→ **WHAT YOU SHOULD DO**: A word-for-word copy of every entry below is required; the images do not belong in it.

DATASET ENTRIES below:

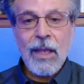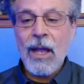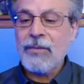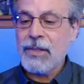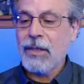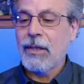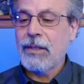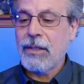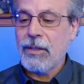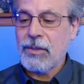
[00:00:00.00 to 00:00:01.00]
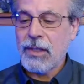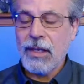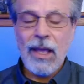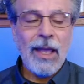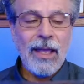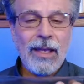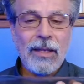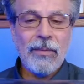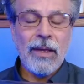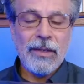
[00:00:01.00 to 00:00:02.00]
I've started to use it. It
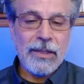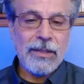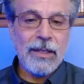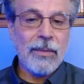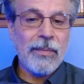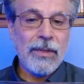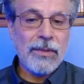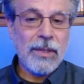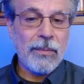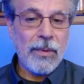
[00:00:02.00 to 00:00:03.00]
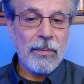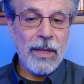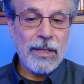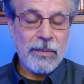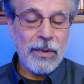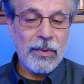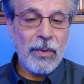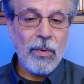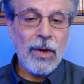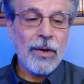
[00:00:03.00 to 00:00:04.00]
can, as I said, it can be used as
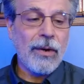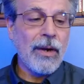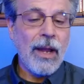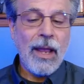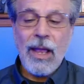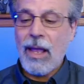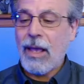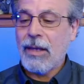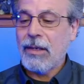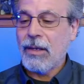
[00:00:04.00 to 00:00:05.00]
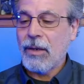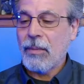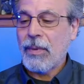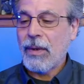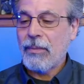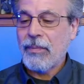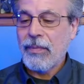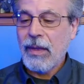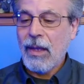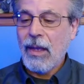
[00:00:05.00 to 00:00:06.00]
both a water and an air pump.
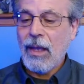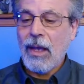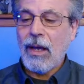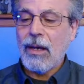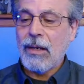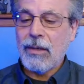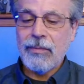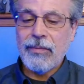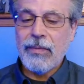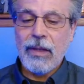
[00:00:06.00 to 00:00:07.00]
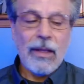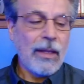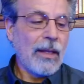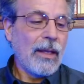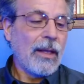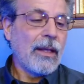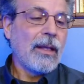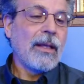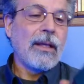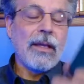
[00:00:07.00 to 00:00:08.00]
Um,
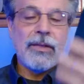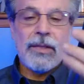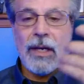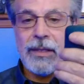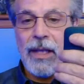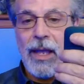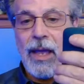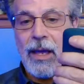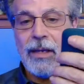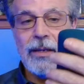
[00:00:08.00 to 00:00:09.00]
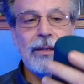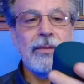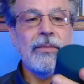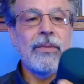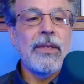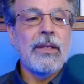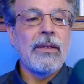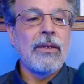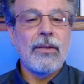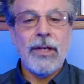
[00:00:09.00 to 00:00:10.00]
it's got the head with
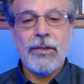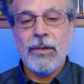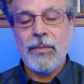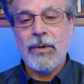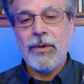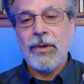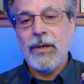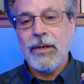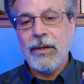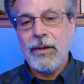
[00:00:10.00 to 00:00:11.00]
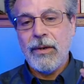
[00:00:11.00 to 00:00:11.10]
the electric motor.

End of DATASET ENTRIES.

→ **RESPONSE AREA**:
[00:00:00.00 to 00:00:01.00]
[00:00:01.00 to 00:00:02.00]
I've started to use it. It
[00:00:02.00 to 00:00:03.00]
[00:00:03.00 to 00:00:04.00]
can, as I said, it can be used as
[00:00:04.00 to 00:00:05.00]
[00:00:05.00 to 00:00:06.00]
both a water and an air pump.
[00:00:06.00 to 00:00:07.00]
[00:00:07.00 to 00:00:08.00]
Um,
[00:00:08.00 to 00:00:09.00]
[00:00:09.00 to 00:00:10.00]
it's got the head with
[00:00:10.00 to 00:00:11.00]
[00:00:11.00 to 00:00:11.10]
the electric motor.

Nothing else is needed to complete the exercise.